This backstory sets the stage for the actual plot of the thriller and inevitable big-budget Hollywood adaptation. Picture now a beautiful, young, vaguely (but non-threateningly) exotic do-gooder journalist, fresh out of J-school and looking to make a name for herself by investigating the inherent racism of Republicans and their racist “voter integrity” laws. She crosses paths one evening with an implausibly well-adjusted computer-scientist-turned-bartender with mysterious links to a voting machine manufacturer, intending to grill him for information supporting the (banal and cliched) thesis of her expose that Republicans are racists attempting to racistly deny the vote to minorities, because Republicans are (ipso facto) racists whose racist motivations require no further onscreen exploration. Of course.

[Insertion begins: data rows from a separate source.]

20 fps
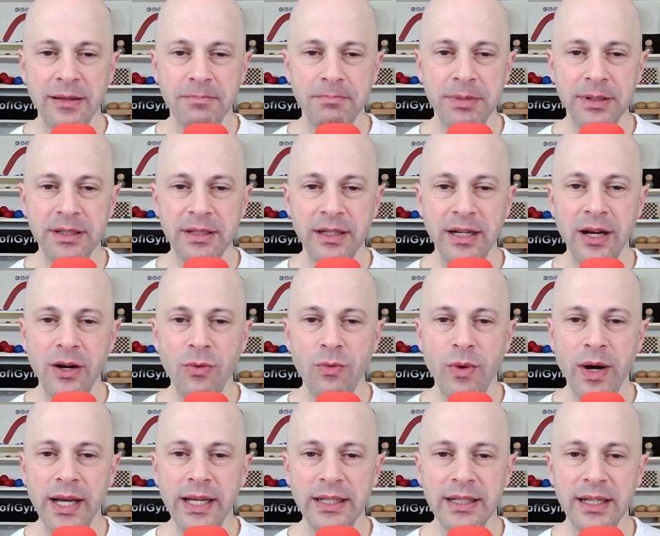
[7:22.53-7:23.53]
But now
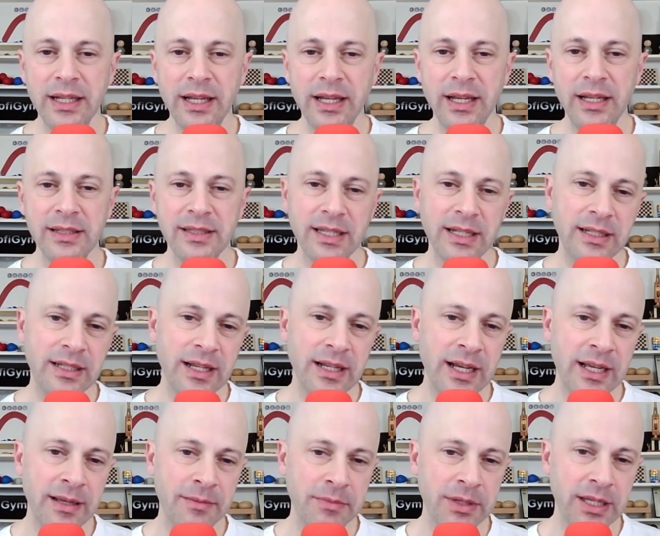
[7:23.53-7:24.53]
white is in
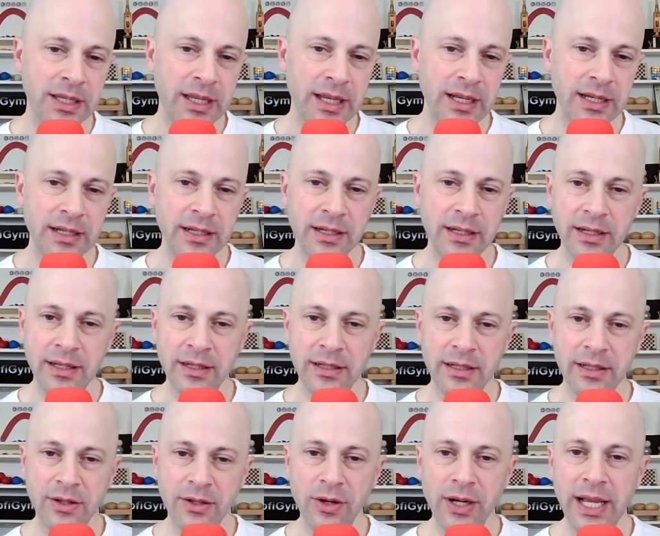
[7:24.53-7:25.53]
time. He can
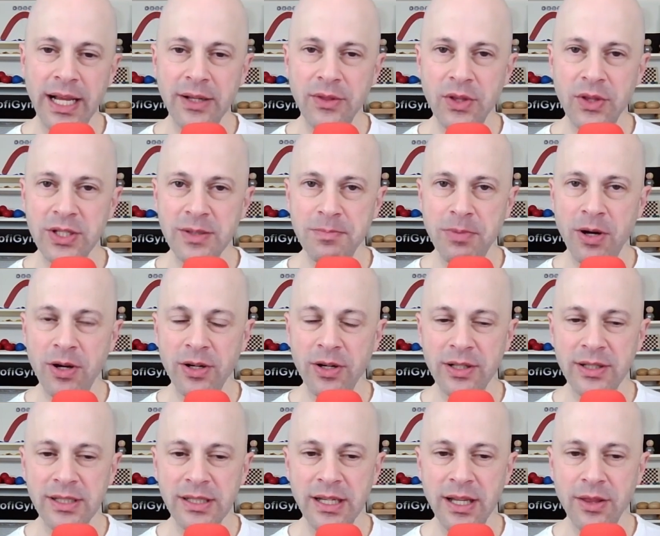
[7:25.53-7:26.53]
collect this pawn
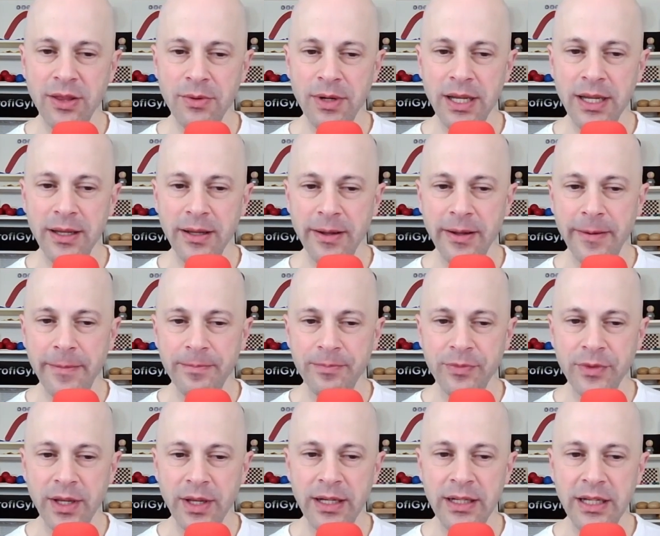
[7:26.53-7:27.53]
on c3,
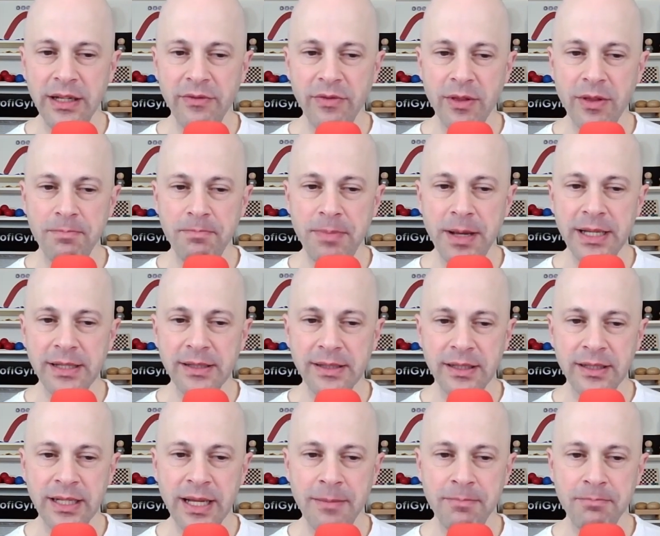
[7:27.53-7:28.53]
and even the best
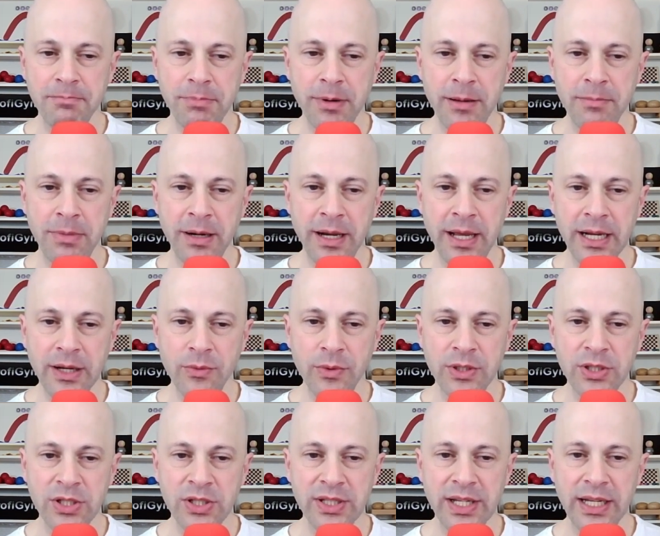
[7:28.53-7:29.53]
attempt by black,
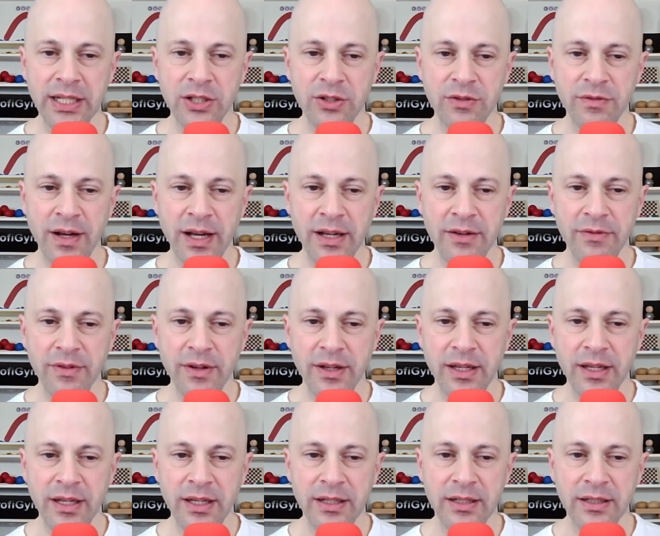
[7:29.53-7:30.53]
which is h5,
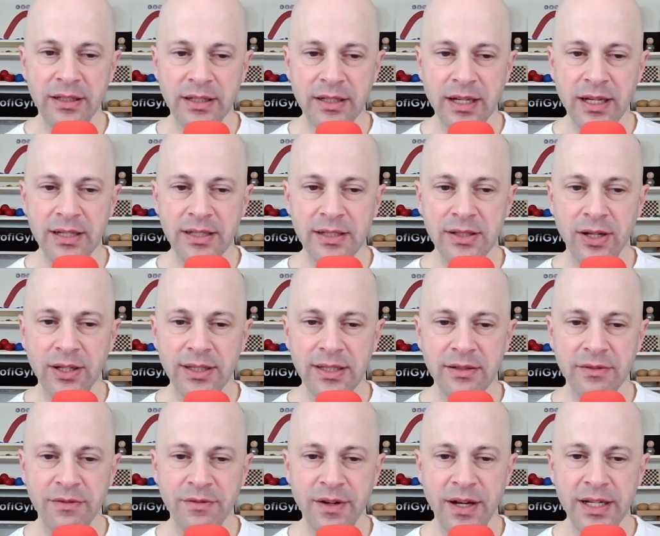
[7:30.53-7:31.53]
does not
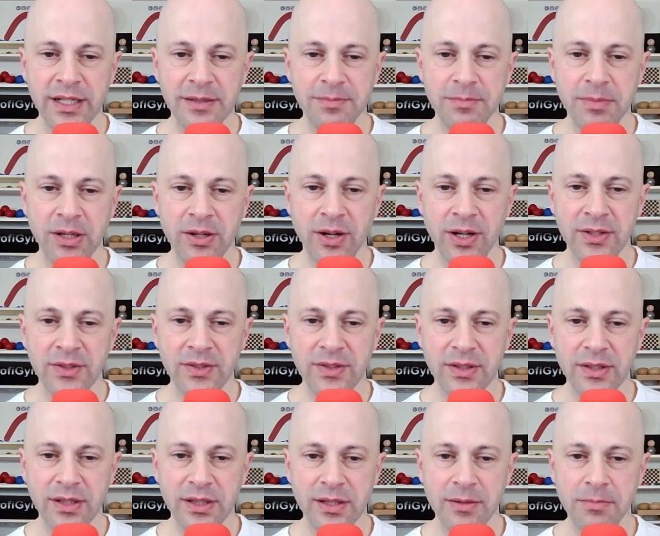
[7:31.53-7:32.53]
suffice
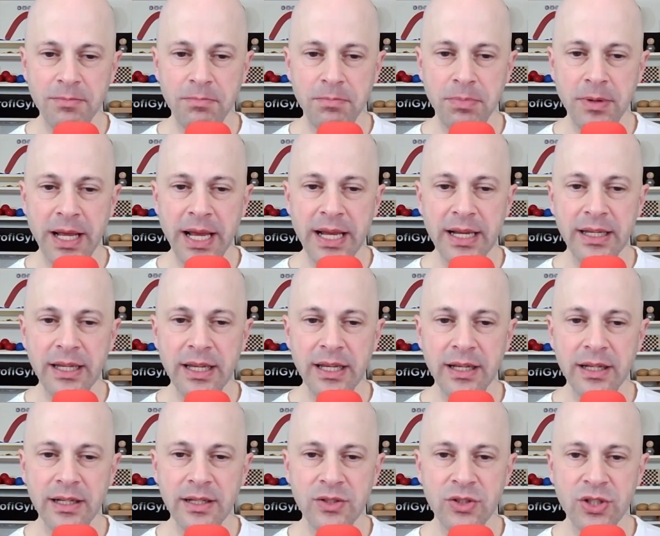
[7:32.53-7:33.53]
because the black
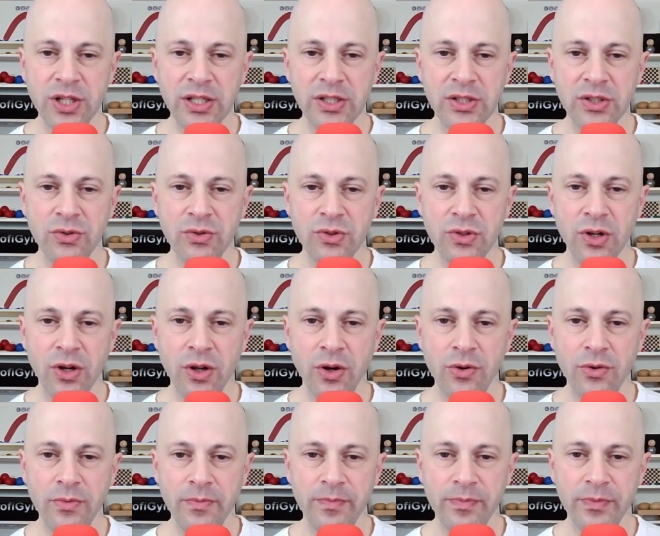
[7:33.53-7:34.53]
king is just too
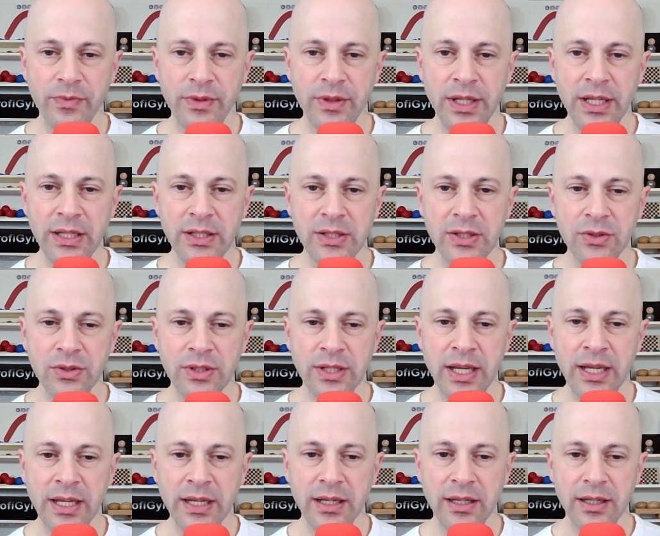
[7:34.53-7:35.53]
slow, needs to
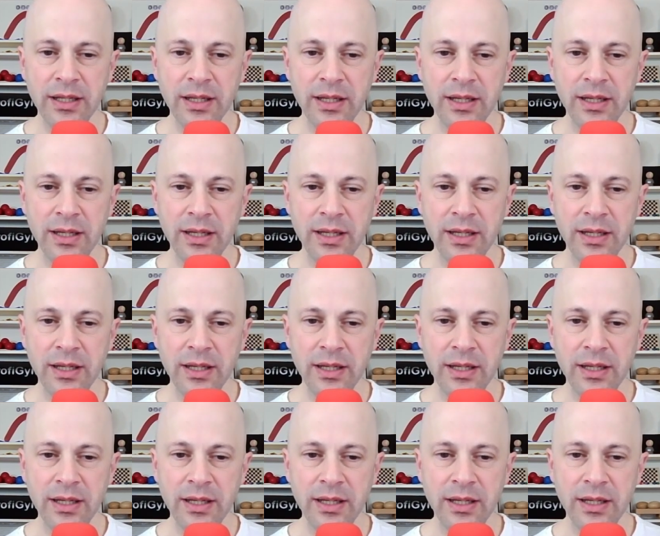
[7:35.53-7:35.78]
take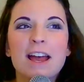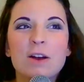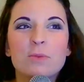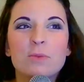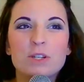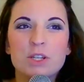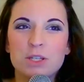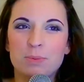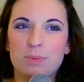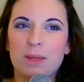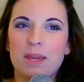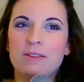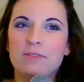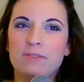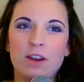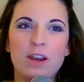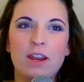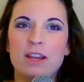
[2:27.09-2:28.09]
which has
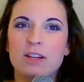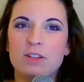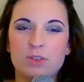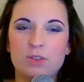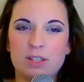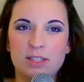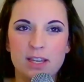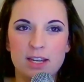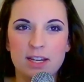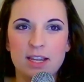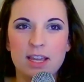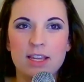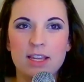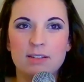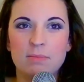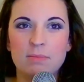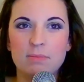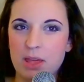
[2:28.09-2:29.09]
played very interesting
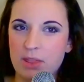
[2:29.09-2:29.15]
inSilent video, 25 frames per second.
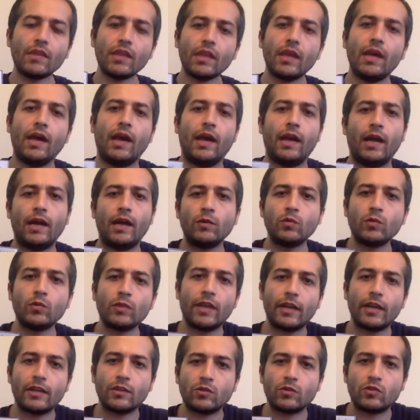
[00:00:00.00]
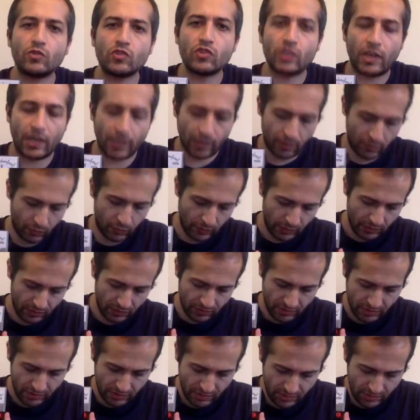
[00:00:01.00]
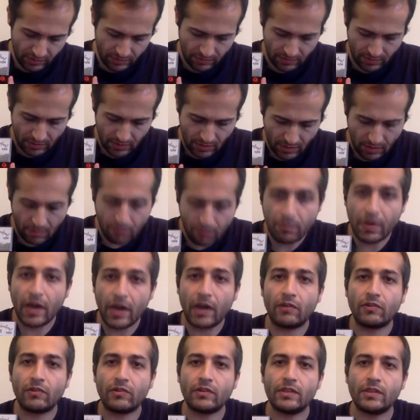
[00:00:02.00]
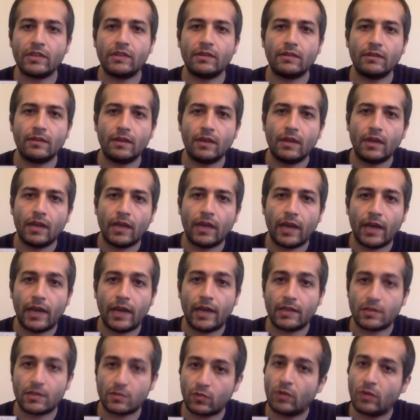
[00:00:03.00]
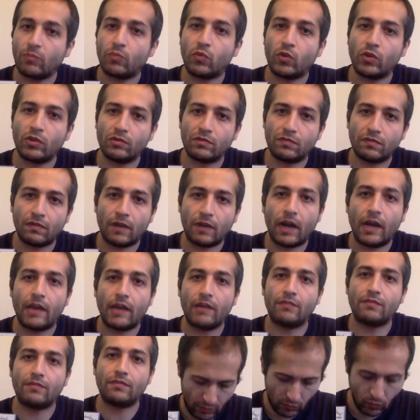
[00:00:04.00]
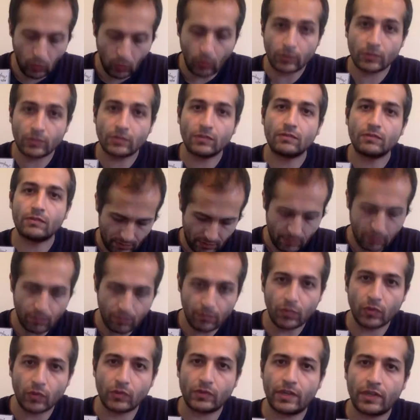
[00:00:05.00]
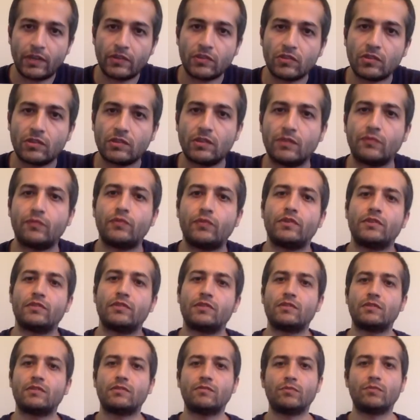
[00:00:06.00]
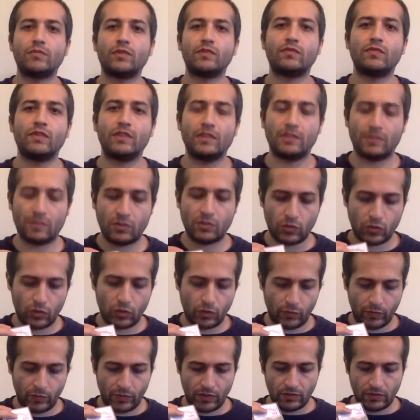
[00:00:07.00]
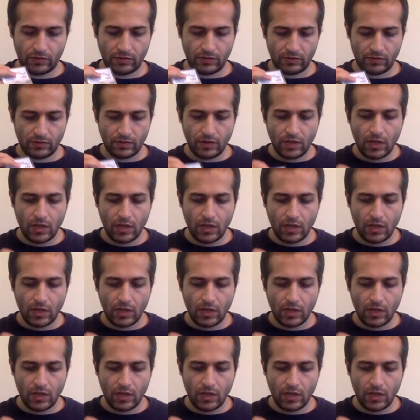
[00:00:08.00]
And I would like to check whether this battery has 1.5 volt potential difference between its terminals.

Their ensuing night of passionate stenography takes an unexpected turn when the improbably-hunky computer scientist/bartender reveals to the iron-willed-yet-romantically-vulnerable journalist that he was blacklisted from programming work after discovering the back doors into the voting machine software. Certain that the real culprits are the racist Republicans who were rumored to have used such underhanded (not to mention racist) methods to steal the 2004 election, she enlists his aid to find the proof she needs to support her a priori conclusion…only to come face-to-face with the real conspirators after a completely unnecessary parkour chase through a vast warehouse of tampered-with voting machines, stolen yard signs, and slightly-used Greek columns fashioned from polystyrene.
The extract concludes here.